The Patrician has observed that most catastrophes are predictable in retrospect and that the consistent pattern is that the warnings were available but ignored because taking them seriously would have been inconvenient, expensive, or politically difficult. The boring failure modes discussed here are similarly being ignored in favor of assuming current trajectories continue smoothly or in favor of worrying about dramatic scenarios that are less probable but more interesting.

When the failures occur, and they will because they always do, the response will be surprise despite the predictability, emergency measures that should have been routine preparation, and eventual return to optimistic assumptions once the immediate crisis passes. This is how complex systems managed by humans typically evolve, through cycles of enthusiasm, crisis, response, and renewed enthusiasm rather than through steady prudent management that prevents crises before they occur.

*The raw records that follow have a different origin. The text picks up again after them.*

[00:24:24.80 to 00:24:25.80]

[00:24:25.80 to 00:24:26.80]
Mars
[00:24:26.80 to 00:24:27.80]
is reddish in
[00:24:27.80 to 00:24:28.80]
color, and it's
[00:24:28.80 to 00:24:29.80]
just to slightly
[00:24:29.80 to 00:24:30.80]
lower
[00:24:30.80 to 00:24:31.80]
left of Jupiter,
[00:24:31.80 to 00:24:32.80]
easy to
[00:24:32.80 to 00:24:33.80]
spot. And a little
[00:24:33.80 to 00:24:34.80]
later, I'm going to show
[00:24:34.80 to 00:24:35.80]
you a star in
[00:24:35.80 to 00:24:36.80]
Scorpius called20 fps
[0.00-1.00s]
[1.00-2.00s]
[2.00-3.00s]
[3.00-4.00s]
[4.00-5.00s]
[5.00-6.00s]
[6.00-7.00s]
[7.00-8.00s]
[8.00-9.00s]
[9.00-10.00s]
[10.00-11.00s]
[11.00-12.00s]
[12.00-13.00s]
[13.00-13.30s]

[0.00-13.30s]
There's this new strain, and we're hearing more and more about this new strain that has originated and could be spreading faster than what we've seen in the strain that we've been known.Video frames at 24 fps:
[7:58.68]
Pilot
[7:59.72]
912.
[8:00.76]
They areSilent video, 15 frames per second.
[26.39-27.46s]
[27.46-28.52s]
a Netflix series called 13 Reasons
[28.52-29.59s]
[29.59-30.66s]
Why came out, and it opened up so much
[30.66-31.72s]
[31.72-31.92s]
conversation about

The technology industry is currently in an enthusiastic phase with optimistic projections and minimal attention to failure modes. The boring failures will arrive in their own time, probably sooner than the dramatic failures everyone discusses but later than skeptics predict. The industry will survive these failures because industries typically do, but individual companies, investors, and users will experience disruptions that could have been mitigated through preparation that seemed unnecessary until it became urgently needed. This is the normal course of events and should surprise nobody who has paid attention to how technology cycles typically proceed, though it will nonetheless surprise nearly everyone when it arrives.